**Exercise goal**
Please repeat exactly the lines from the one containing "[0:02.70-0:03.60]" through the last line of the records below, both included, and leave out any pictures.

Records from a data source
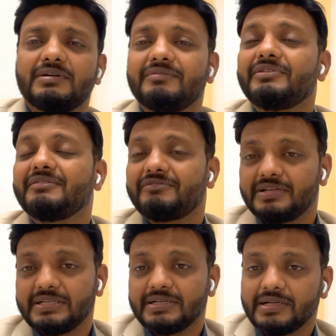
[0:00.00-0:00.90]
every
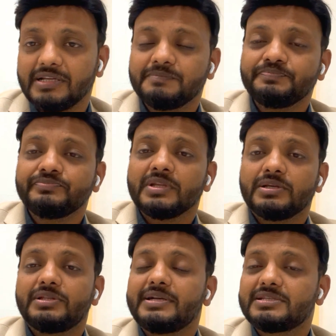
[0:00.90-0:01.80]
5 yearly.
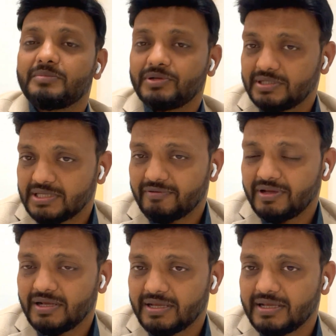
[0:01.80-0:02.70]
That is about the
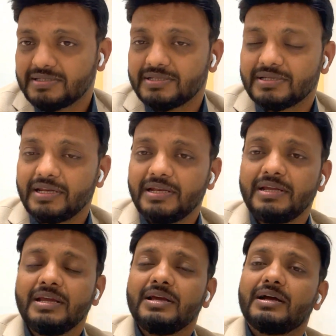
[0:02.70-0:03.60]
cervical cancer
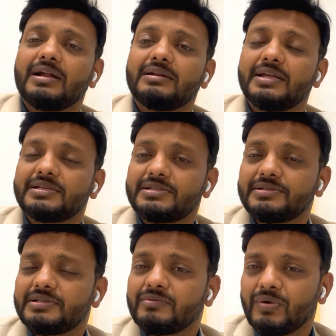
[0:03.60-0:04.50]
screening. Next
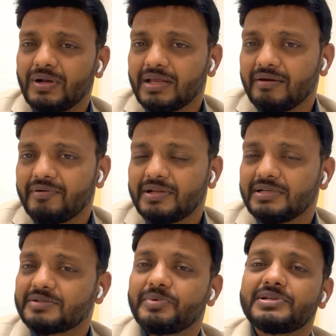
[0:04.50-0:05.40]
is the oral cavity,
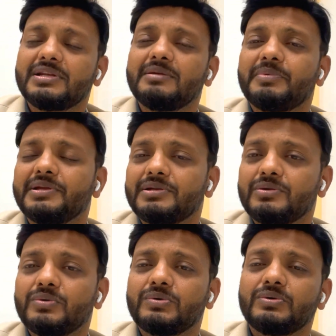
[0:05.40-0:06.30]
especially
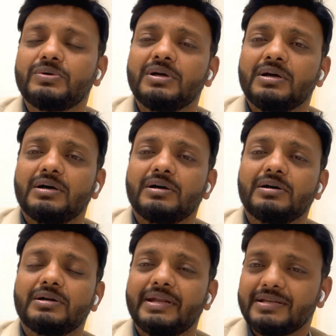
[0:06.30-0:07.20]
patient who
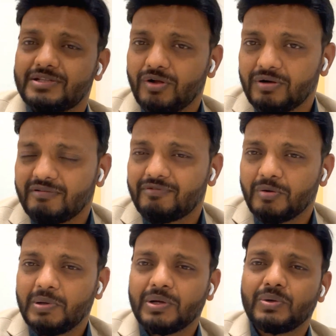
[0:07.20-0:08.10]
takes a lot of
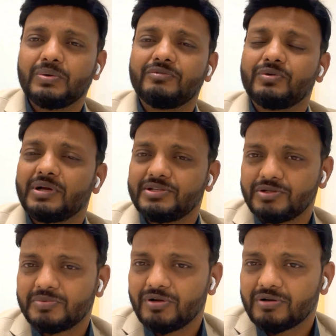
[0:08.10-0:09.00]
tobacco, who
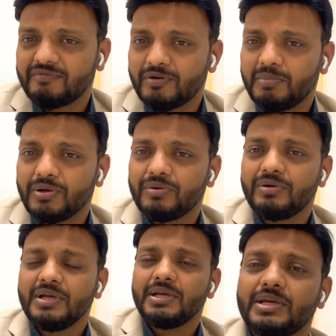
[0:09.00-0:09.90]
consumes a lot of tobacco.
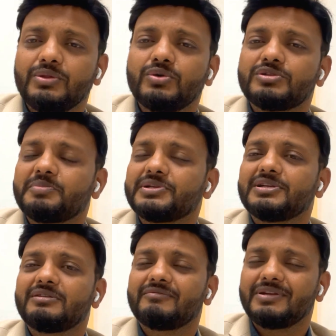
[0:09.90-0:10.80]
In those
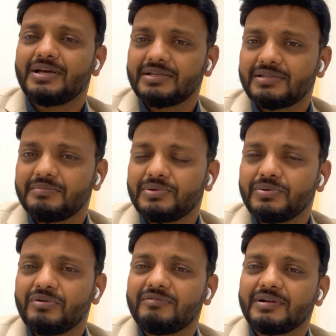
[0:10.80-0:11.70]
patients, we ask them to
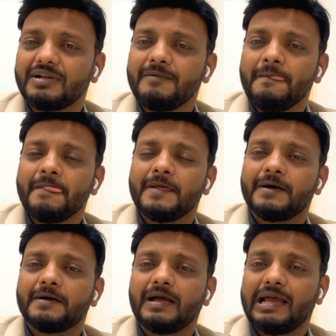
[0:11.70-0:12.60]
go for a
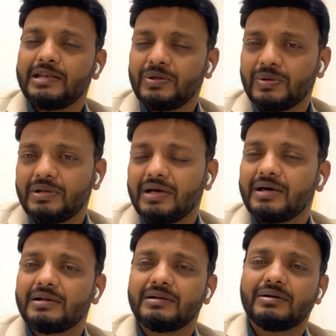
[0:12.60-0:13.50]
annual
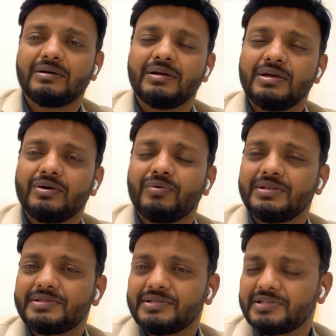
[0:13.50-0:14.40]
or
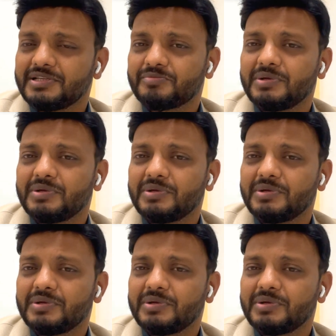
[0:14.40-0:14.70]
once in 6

**Answer for this exercise**
[0:02.70-0:03.60]
cervical cancer
[0:03.60-0:04.50]
screening. Next
[0:04.50-0:05.40]
is the oral cavity,
[0:05.40-0:06.30]
especially
[0:06.30-0:07.20]
patient who
[0:07.20-0:08.10]
takes a lot of
[0:08.10-0:09.00]
tobacco, who
[0:09.00-0:09.90]
consumes a lot of tobacco.
[0:09.90-0:10.80]
In those
[0:10.80-0:11.70]
patients, we ask them to
[0:11.70-0:12.60]
go for a
[0:12.60-0:13.50]
annual
[0:13.50-0:14.40]
or
[0:14.40-0:14.70]
once in 6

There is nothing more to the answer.